Take the following toy problem

f(\varepsilon) = \underset{x_1, x_2}{\min} \, = x_1^2 + x_2^2 \quad \text{subject to} \quad x_1 + x_2 = \varepsilon,

where f(\varepsilon) is the optimal value function. A bit of manipulation (and standard texbook results) yield

f(\varepsilon) = \frac{\varepsilon^2}{2}, \quad f^\prime(\varepsilon) = \varepsilon = - \lambda,

where \lambda is the Lagrange multiplier w.r.t. the equality constraint.

Code that works

The following piece of code works just fine

using Zygote

objective_function(x) = sum(x.^2)

function kkt_solution(ε)
    [2 0 1; 0 2 1; 1 1 0] \ [0; 0; ε]

function optimal_value(ε)
	z = kkt_solution(ε)

lambda_value(ε) = kkt_solution(ε)[3]
julia> ε = 1.23

julia> optimal_value(ε) == ε^2/2

julia> optimal_value'(ε) == ε == -lambda_value(ε)

Code that does not work

So far, so good. Usually, the KKT system is not a simple linear system of equations, but a generic system of nonlinear algebraic equations

h(x, \lambda) = 0.

Of course, there are Julia packages that are able to solve these. But can we use these in conjunction with AD?

using Zygote, NLsolve

objective_function(x) = sum(x.^2)

function optimal_value_nlsolve(ε)
	function f!(F, z)
			F[1:3] = [2 0 1; 0 2 1; 1 1 0]*z - [0; 0; ε]
	res = nlsolve(f!, ε*ones(3))
julia> ε = 1.23

julia> isapprox(optimal_value_nlsolve(ε), ε^2/2)

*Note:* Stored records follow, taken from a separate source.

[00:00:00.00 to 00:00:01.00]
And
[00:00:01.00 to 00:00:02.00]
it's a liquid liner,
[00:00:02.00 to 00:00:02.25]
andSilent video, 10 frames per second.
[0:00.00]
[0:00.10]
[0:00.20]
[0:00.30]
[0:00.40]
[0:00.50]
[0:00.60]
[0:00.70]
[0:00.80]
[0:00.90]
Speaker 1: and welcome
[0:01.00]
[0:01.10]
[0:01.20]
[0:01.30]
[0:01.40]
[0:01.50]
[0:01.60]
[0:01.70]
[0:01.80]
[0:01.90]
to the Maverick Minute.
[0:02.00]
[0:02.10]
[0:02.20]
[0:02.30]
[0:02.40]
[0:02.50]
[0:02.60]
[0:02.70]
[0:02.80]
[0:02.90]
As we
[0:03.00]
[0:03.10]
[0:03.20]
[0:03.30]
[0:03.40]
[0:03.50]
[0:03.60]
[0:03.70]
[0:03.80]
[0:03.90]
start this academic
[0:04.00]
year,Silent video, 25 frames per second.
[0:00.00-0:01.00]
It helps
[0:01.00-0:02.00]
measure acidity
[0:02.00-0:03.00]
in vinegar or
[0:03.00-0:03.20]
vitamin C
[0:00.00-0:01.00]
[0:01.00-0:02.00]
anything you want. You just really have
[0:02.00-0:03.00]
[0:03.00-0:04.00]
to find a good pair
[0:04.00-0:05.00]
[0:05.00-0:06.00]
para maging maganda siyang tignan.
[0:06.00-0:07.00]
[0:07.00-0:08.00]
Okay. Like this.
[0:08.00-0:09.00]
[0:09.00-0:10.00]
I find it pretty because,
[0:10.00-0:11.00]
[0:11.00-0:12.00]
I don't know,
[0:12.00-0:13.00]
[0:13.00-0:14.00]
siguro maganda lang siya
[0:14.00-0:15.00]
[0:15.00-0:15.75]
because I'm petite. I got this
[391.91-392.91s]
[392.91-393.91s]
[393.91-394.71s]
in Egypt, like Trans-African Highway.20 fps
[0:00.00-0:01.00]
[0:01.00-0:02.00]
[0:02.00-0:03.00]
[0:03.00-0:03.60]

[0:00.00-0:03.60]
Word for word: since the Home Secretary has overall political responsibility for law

julia> optimal_value_nlsolve'(ε)
ERROR: TypeError: in ccall: first argument not a pointer or valid constant expression, expected Ptr, got Tuple{Symbol,String}


I am fully aware that what I’m asking for is a lot (really, a lot!), but: is it possible to use AD together with generic iterative methods? If so, what’s the way to go?

Thanks heaps!

In theory, yes. In practice… more or less :] See https://github.com/JuliaNLSolvers/NLsolve.jl/issues/205 for some comments and a working prototype.

The simplest way is to derive it yourself, by differentiating h(x,lambda,eps) = 0 wrt eps. Otherwise, if you use a constraint optimization solver, it should give you its lagrange multipliers as output.

1 Like

Thanks for the pointer to the open issue. Always reassurring to hear that one’s ideas are not totally insane.

And yes, clearly the multipliers are (usually) provided by the solvers. The example is purely pedagogical.